Les différentes médiations font référence aux accords de Marcoussis qui, malheureusement, n’ont jamais été appliqués. Récemment, les conclusions d’une commission d’enquête onusienne relèvent les exactions dans les deux camps. Mais là également, le nom de Laurent Gbagbo ne figure pas sur la liste des auteurs et commanditaires de ces exactions.

Quelque part il y a de l’hypocritie et tant que cette hypocritie sera la règle, le conflit va perdurer. Quels sont les accords qui font foi à ce jour ? Marcoussis ? Accra I, II, III il faut que tout cela soit clair.

S. : Selon vous, qu’est-ce qui explique cette complaisance de la communauté internationale ?

T.A.K. : Je pense que Laurent Gbagbo bénéficie d’une main protectrice qui le manipule, tout en s’assurant que la Côte d’Ivoire ne devienne un pré-carré américain.

S. : Que proposerez-vous concrètement pour une sortie de crise définitive en Côte d’Ivoire ?

T.A.K. : Je suis Burkinabè avant tout. Donc, je me fie aux propositions de sortie de crise du président du Faso et de l’ensemble de notre gouvernement qui représentent les intérêts burkinabè en toute circonstance ?

S : Au Togo, après la disparition de Gnassingbé Eyadéma, son fils Faure Gnassingbé par uen "gymnastique" politique et constitutionnelle s’est retrouvé président. Comment voyez-vous le lendemain de la crise née de ces événements ?

T.A.K. : Ce qui se passe au Togo est vraiment déplorable. La constitution avait réglé la succession du général Gnassingbé Eyadéma. Si maintenant, en l’espace de 24 heures il faut passer de ministre à président de l’Assemblée puis président de la République, c’est une acrobatie regrettable.

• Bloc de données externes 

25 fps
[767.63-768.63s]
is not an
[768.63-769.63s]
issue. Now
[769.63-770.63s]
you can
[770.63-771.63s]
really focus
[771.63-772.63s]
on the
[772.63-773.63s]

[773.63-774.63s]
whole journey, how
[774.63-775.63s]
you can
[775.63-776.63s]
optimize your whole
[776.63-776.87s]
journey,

Dans ce sens, je salue déjà l’action des chefs d’Etat de la CEDEAO qui ont convoqué un sommet pour statuer sur la question. Parce qu’il faut prendre le taureau par les cornes et tenter une médiation au lieu de laisser les choses dégénérer avant de jouer aux pompiers. Je souhaite que de ce sommet (l’interview a eu le 08 février avant le Sommet), il sorte des résultats qui puissent permettre de ramener la paix. Sinon, une tension de plus dans la sous-région serait de trop.

S. : Y a-t-il un éventuel risque qu’une situation pareille émerge au Burkina ?

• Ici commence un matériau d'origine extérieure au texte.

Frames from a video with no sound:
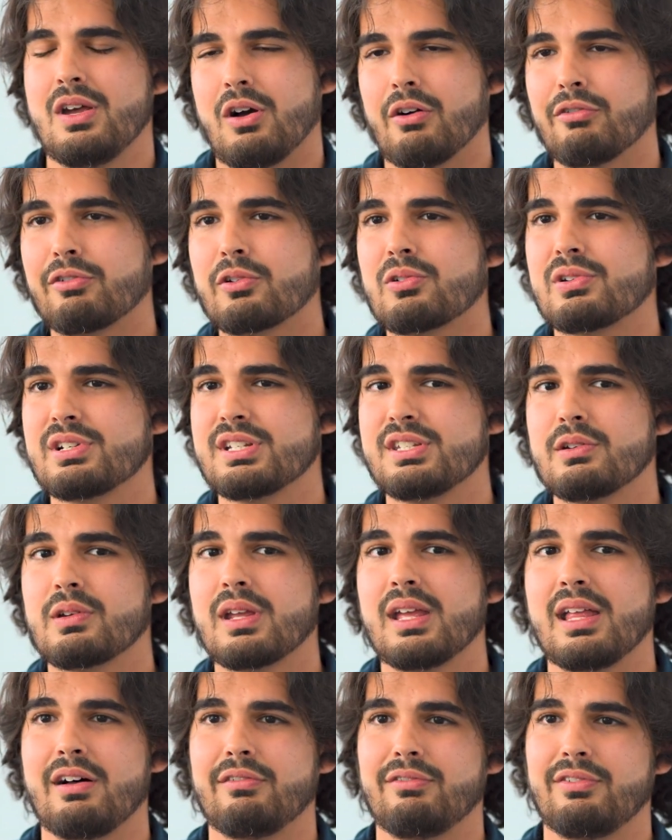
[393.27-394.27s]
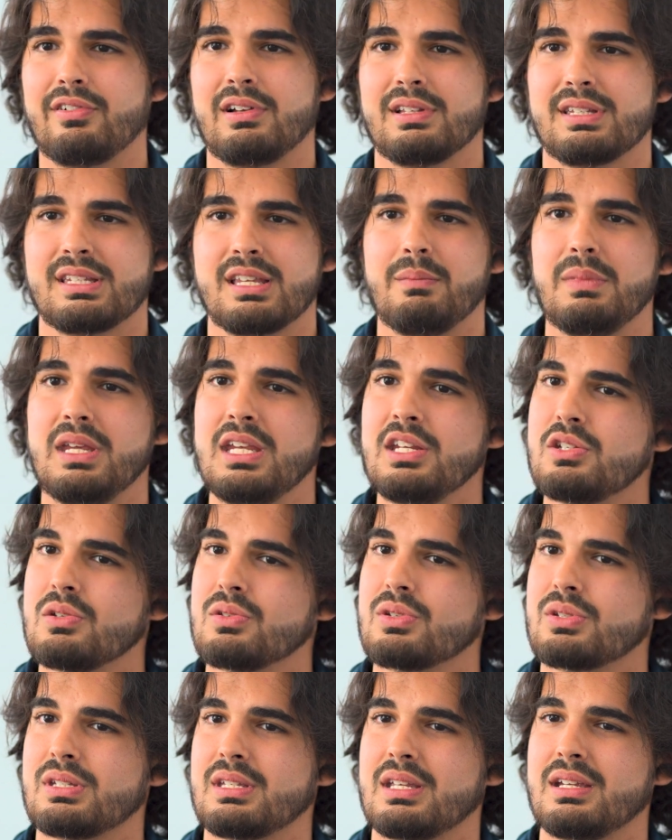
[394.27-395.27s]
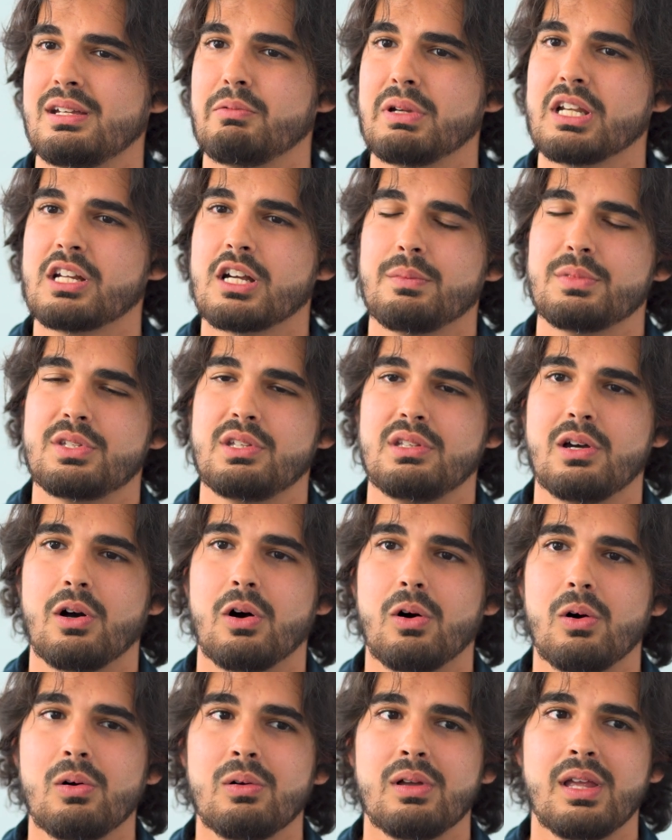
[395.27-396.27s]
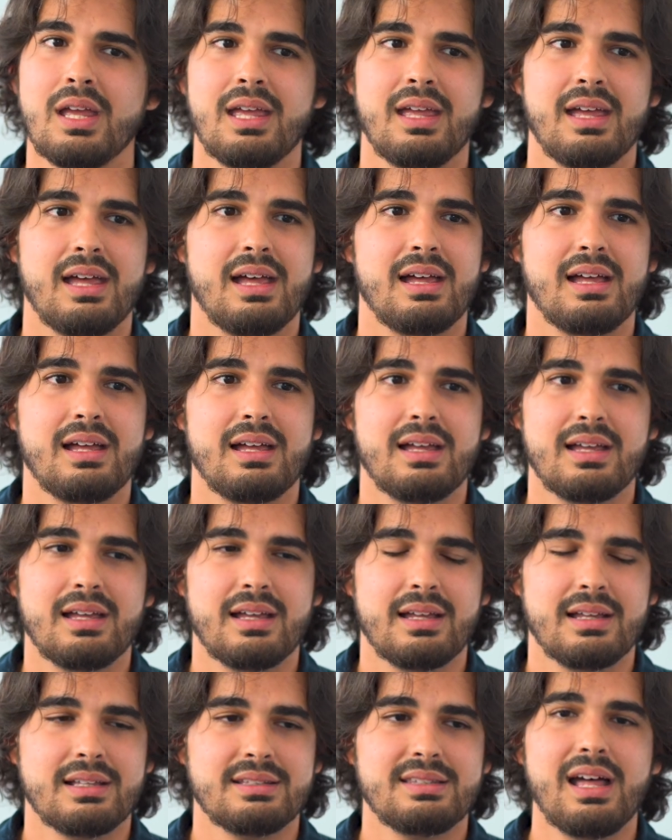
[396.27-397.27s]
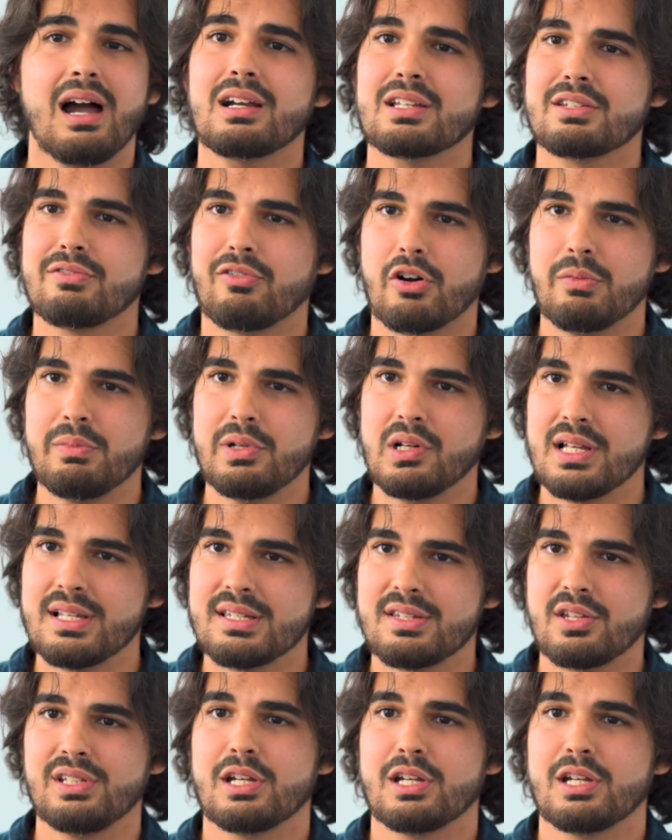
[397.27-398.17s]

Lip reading: Of course, you can have some issues when it comes to the whole DAX formulas,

T.A.K. : Nous sommes dans un Etat de droit où il y a la liberté d’expression. Cela ne doit pas faire perdre de vue que nous sommes en train de construire une nation.

La construction du pays doit être menée dans la paix sociale. Ce qui signifie que nous devons éviter à tout prix certains propos qui ne vont pas dans le sens de la construction du Burkina. Nous avons la chance au Burkina que 50% de la population soit composée d’une seule ethnie sur la soixantaine. Les mossi notamment. Si à cela nous ajoutons la parenté à plaisanterie, il n’y a pas de raison qu’il y ait une crise quelconque dans le pays.

Malheureusement, certains propos que j’ai lus à travers la presse sont contraires à la cohésion sociale. Le pouvoir est entre les mains des mossi, tout est concentré au centre, entre autres, à mon avis, l’ethnicisme ne prévaut pas dans le choix des hommes au Burkina, mais la compétence. Je suis de ceux qui prônent l’élimination des disparités régionales. Mais il ne faut pas confondre cette question des disparités régionales à celle des ethnies. Il est irresponsable de semer une telle graine. Heureusement qu’elle ne poussera jamais.

S. : Quelles est votre appréciation de la presse nationale ?

T.A.K. : J’ai une appréciation positive de la presse nationale. Elle est à la dimension de notre démocratie. Sans me transformer en donneur de leçons, je souhaite que les journalistes burkinabè se montrent davantage indépendants. Par exemple, qu’ils ne se laissent pas embrigader par les politiciens. Le journaliste peut devenir un fossoyeur de la démocratie s’il est acquis à la cause d’un parti ou d’un homme politique. La liberté de presse étant garantie au Burkina Faso, il appartient aux journalistes d’en jouir tout en sachant que cette liberté s’arrête là où commence celle des autres.